Application exercise

import pandas as pd
import seaborn as sns
import matplotlib.pyplot as plt
from sklearn.preprocessing import StandardScaler, MaxAbsScaler, MinMaxScaler
import numpy as np
from nycflights13 import flights

Exercise 1 - Load data

Fill in the blanks:

# add code here

The flights data frame has __ rows. Each row represents a __.

Exercise 2 - Data cleaning

Remove rows with missing values in the arr_delay and distance columns.

What are the names of the variables in flights.

# add code here

Exercise 3 - Original Data Distribution

Plot the original distributions of arr_delay and distance.

# add code here

Exercise 4 - Check for Skewness

Calculate and print the skewness of arr_delay and distance.

# add code here

Exercise 5 - Scaling

Check the summary statistics of arr_delay and distance to see if scaling is necessary.

# add code here

# add code here

Question: Do arr_delay and distance need to be scaled? Why?

add response here.

Apply standard scaling, maximum absolute scaling, and Min-Max Scaling to the transformed arr_delay and distance.
Hint: use the framework df_clean.loc[:, ['arr_delay_minmax', 'distance_minmax']] to prevent errors

# add code here

Question: What are the two pros and two cons of standardizing data?

Add response here.

Exercise 6 - Transformation

Check the summary statistics again with your min-max standardized columns.

# add code here

# add code here

Question: Why should you use the min-max scaled data instead of a different scaling for the transformations (hint: especially log transformation)

Add response here.

Apply a log transformation to arr_delay if it is positively skewed and apply a square root transformation to distance if it is negatively skewed (use if else statements).

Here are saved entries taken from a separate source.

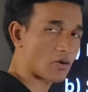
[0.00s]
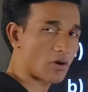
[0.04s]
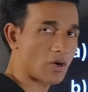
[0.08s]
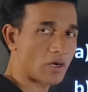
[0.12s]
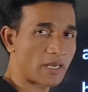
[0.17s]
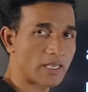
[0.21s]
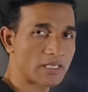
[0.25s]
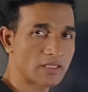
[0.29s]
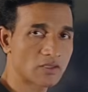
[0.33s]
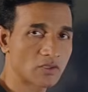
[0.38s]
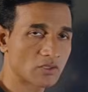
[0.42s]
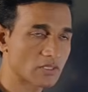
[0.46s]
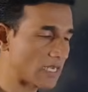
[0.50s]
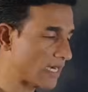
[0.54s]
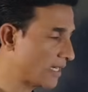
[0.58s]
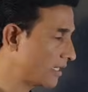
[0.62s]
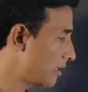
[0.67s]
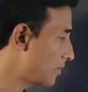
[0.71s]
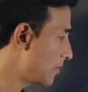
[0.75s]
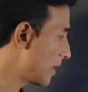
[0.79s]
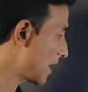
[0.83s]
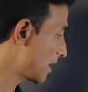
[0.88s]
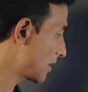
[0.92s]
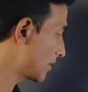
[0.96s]
are called as
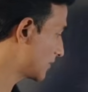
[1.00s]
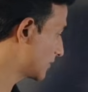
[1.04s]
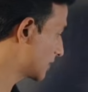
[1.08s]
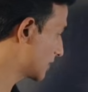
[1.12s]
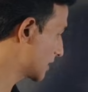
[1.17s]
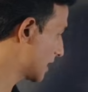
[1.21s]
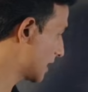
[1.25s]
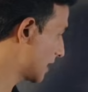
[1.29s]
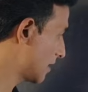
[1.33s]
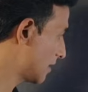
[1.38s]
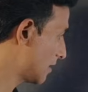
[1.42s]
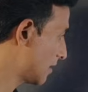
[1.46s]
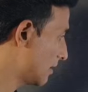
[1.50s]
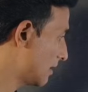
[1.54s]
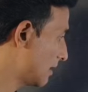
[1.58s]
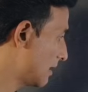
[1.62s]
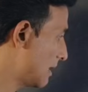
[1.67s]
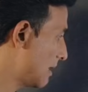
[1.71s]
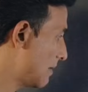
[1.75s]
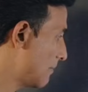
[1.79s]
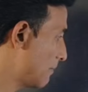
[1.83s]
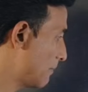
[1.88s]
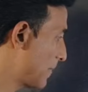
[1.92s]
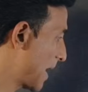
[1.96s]
suicidal bag of the cell.
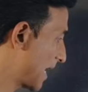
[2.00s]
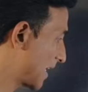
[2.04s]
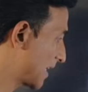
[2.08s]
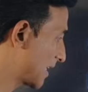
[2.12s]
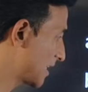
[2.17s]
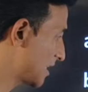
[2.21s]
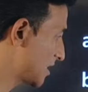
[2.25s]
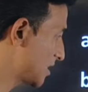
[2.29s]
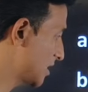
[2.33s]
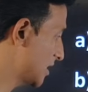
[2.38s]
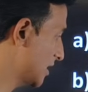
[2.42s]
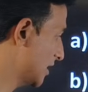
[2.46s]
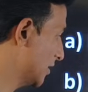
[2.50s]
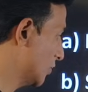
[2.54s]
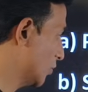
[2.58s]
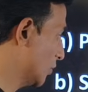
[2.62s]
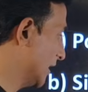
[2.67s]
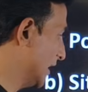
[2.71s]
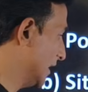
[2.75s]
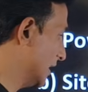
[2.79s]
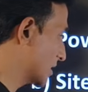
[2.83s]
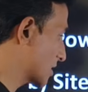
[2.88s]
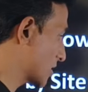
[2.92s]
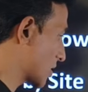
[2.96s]
Packaging
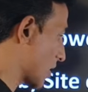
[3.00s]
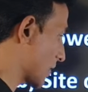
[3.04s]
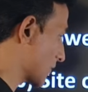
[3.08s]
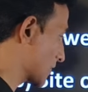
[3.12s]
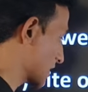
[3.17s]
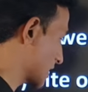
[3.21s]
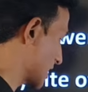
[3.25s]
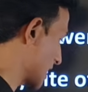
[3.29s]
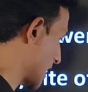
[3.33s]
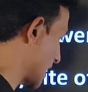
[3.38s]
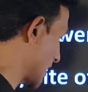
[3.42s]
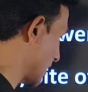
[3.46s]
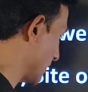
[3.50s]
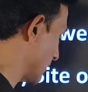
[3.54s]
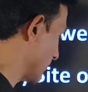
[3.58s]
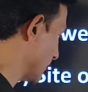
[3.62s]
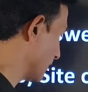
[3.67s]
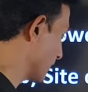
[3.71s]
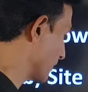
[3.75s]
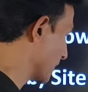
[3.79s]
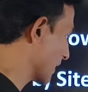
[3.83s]
units of cell.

Hint: Logical operators in Python:

operator	definition
`<`	is less than?
`<=`	is less than or equal to?
`>`	is greater than?
`>=`	is greater than or equal to?
`==`	is exactly equal to?
`!=`	is not equal to?
`x and y`	is x AND y?
`x or y`	is x OR y?
`pd.isna(x)`	is x NA?
`~pd.isna(x)`	is x not NA?
`x in y`	is x in y?
`x not in y`	is x not in y?
`not x`	is not x? (only makes sense if `x` is `True` or `False`)

# add code here

Question: Why do we have to add a constant when we perform a log or square-root transformation (i.e., np.log1p(df['column' + 1]))?

add response here.